Today CCPC-BC senior economist Marc Lee submitted an analysis to the BC Utilities Commission in response to their consultation on the economics of the Site C dam. You can read it here.
In short, the submission discussses how the economic case for Site C assumes that industrial demand for electricity—in particular for natural gas extraction and processing—will grow significantly. However, as Marc noted when Petronas decided to stand down on its Pacific Northwest project, liquefied natural gas (LNG) projects are based on some pretty abysmal economics, and most are unlikely to materialize.
BC Hydro has consistently overestimated future electricity demand—and, as my submission shows, they substantially ramped up their projections while decisions about the Site C dam were being made.
Even in the absence of Site C, BC Hydro will have an electricity surplus until at least the early 2030s. This surplus could be extended much further in time if more aggressive conservation measures are taken and if fossil fuel sectors (and their electricity demand) are steadily wound down in a manner consistent with climate action.
As things stand, based on fee schedules published by the government, the Site C dam’s power would be sold at a loss after the project is completed. That means higher debt for BC Hydro—and higher rates for all BC Hydro customers.

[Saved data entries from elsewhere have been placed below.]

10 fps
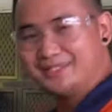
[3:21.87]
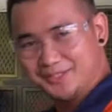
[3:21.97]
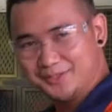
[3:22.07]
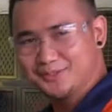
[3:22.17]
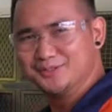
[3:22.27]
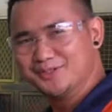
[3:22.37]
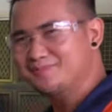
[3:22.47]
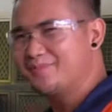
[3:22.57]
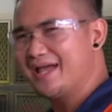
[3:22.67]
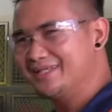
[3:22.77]
new. Looks
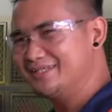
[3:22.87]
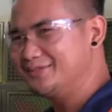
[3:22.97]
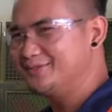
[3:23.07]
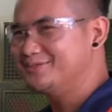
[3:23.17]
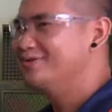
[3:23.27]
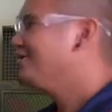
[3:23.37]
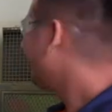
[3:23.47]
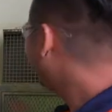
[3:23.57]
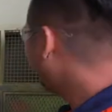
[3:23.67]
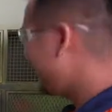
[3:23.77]
brand new.
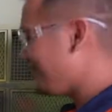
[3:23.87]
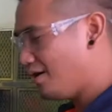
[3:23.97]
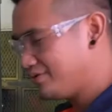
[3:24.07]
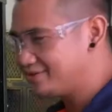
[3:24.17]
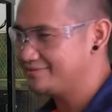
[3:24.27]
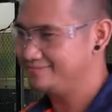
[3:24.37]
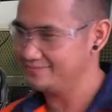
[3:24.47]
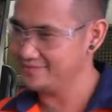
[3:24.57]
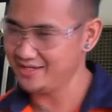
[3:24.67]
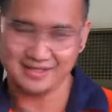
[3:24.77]
Very awesome.
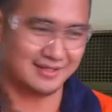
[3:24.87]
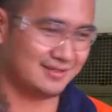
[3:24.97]
Yeah.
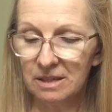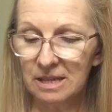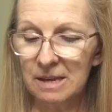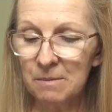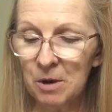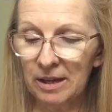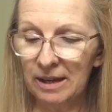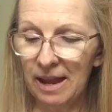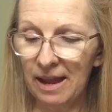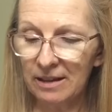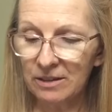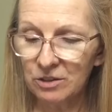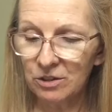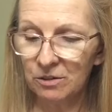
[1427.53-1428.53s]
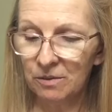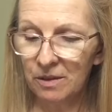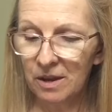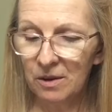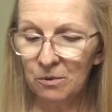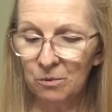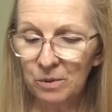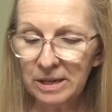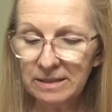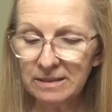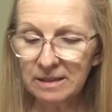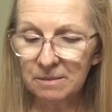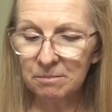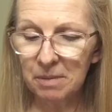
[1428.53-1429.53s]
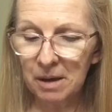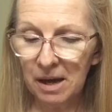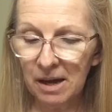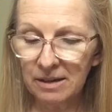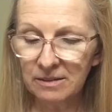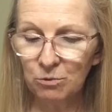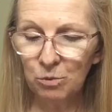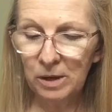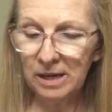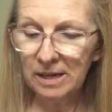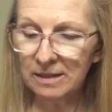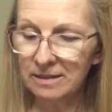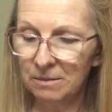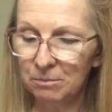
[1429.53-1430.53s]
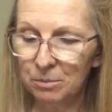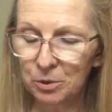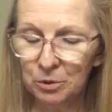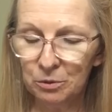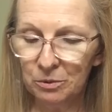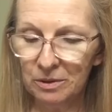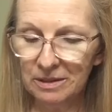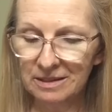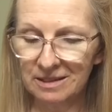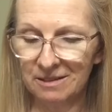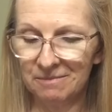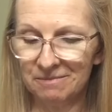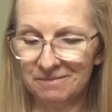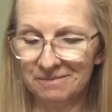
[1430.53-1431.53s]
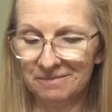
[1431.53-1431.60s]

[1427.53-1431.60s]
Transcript: Come on, Hector. Weeds and bugs, weeds and boogs.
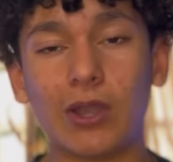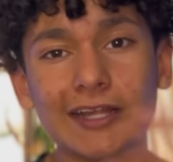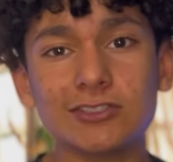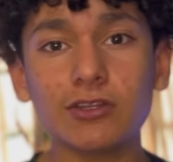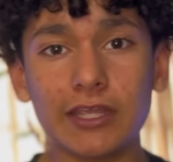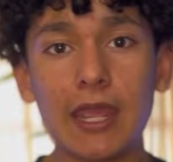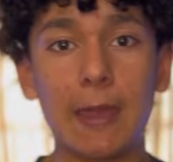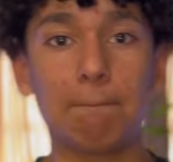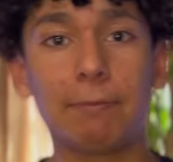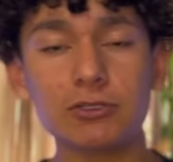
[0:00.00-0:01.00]
Gradually
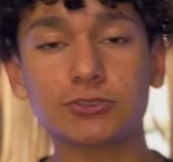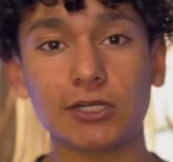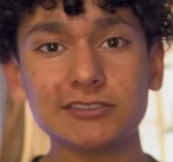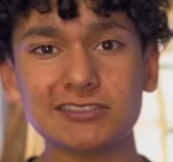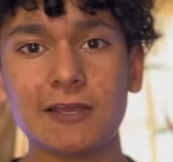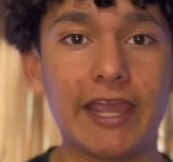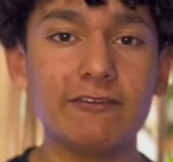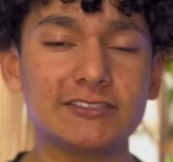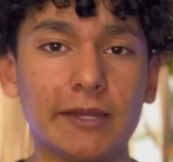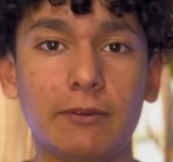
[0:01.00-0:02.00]
build trust.
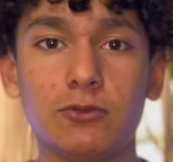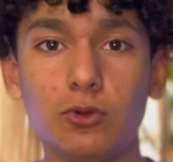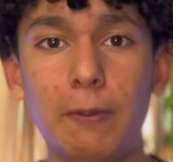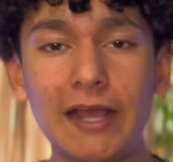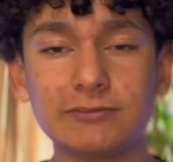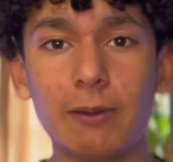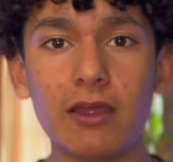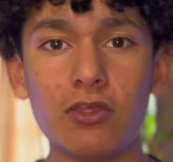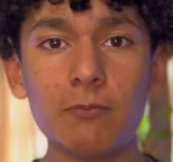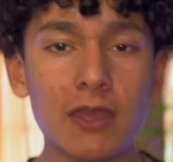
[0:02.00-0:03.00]
Every time you do pass
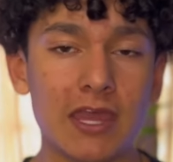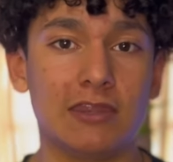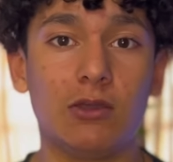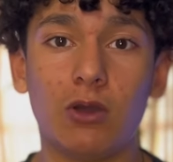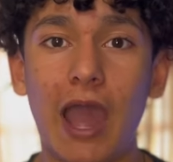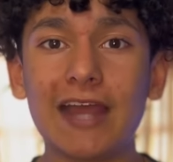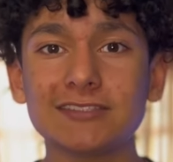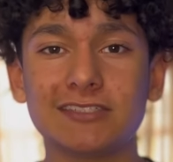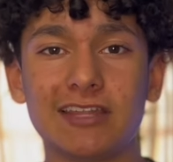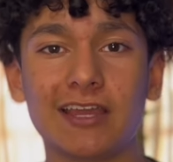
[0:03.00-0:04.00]
by them, they will
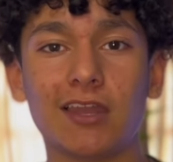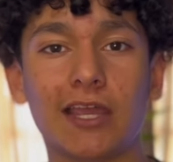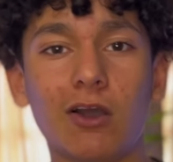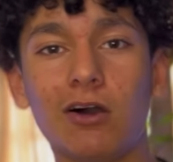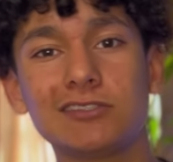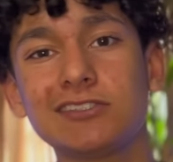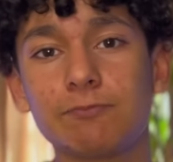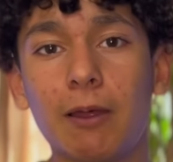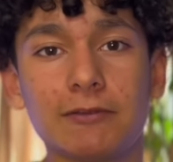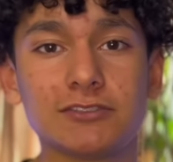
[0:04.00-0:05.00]
actually think like, oh, it's just
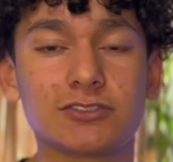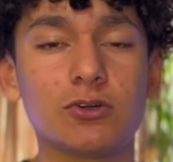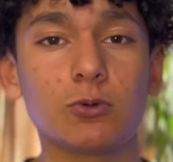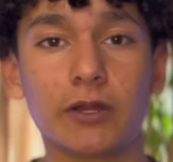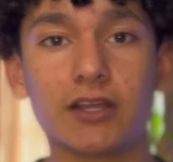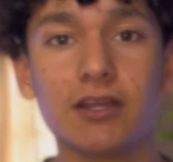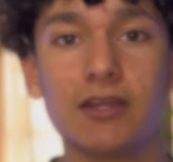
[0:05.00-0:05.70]
probably just schoolwork.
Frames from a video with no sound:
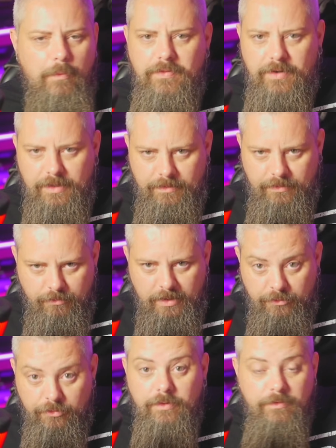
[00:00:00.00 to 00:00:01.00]
And when they're into
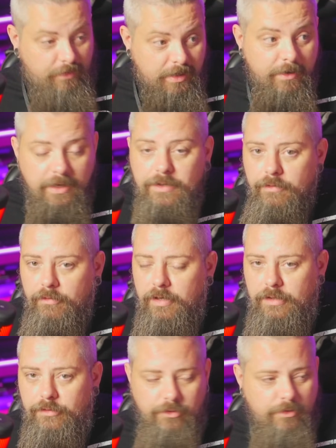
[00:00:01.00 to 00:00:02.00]
religion, they're into
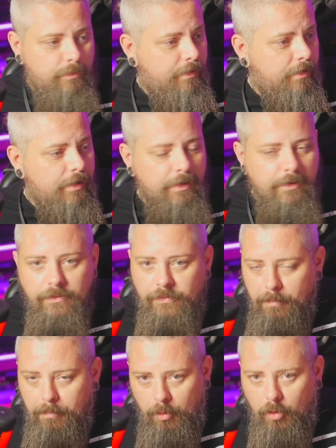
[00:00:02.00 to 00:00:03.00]
religion. When they're into
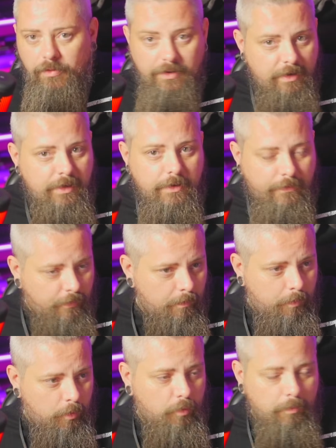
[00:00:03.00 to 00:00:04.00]
football, they're into
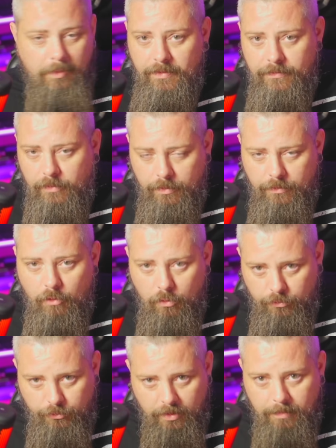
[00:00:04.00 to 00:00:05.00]
football. But they've got the
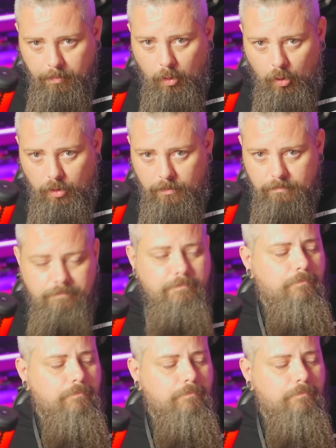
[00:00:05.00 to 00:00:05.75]
wrong shape ball.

This is particularly problematic for BC’s low-income households, which spend a greater share of their income on energy and are the most constrained in terms of changing their behaviour. Our 2011 report on energy poverty found that between 17 and 18% of British Columbians are estimated to live in energy poverty—and since Hydro rate increases have outpaced increases in provincial income, disability assistance rates, welfare rates, and the minimum wage, that share of energy-poor British Columbians has likely increased.
Rather than move ahead with Site C, BC should undertake a more fulsome process of evaluation of future supply and demand—which must include conservation, alternative supply options and BC Hydro’s role in facilitating greenhouse gas emission reductions. It should also expand the scope of its inquiry to consider Site C’s “significant adverse environmental effects” (as acknowledged by the Government of Canada), as well as the implications for First Nations in northeastern BC.
It’s crucial that Site C is evaluated transparently, accurately, and in consideration of BC’s climate action planning and our need for climate justice.